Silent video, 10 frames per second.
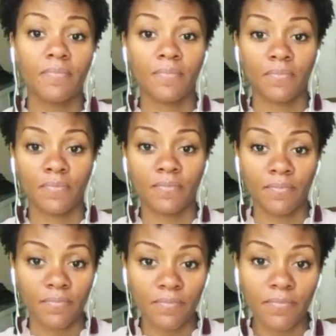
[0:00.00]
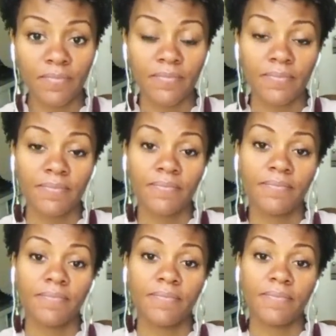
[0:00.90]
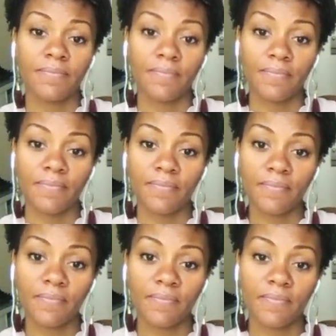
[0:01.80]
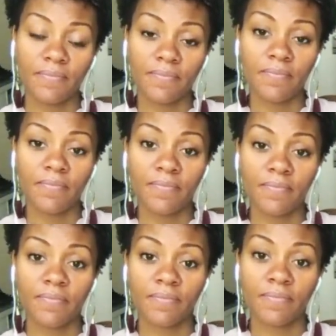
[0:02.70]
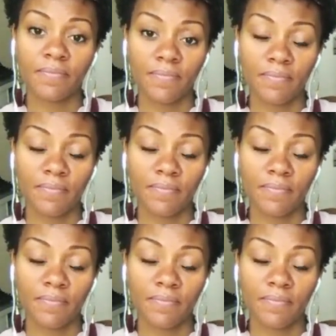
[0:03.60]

[no speech]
....
Retype the records verbatim, excluding each image they hold.

Silent video, 10 frames per second.
[0:00.00]
[0:00.90]
[0:01.80]
[0:02.70]
[0:03.60]

[no speech]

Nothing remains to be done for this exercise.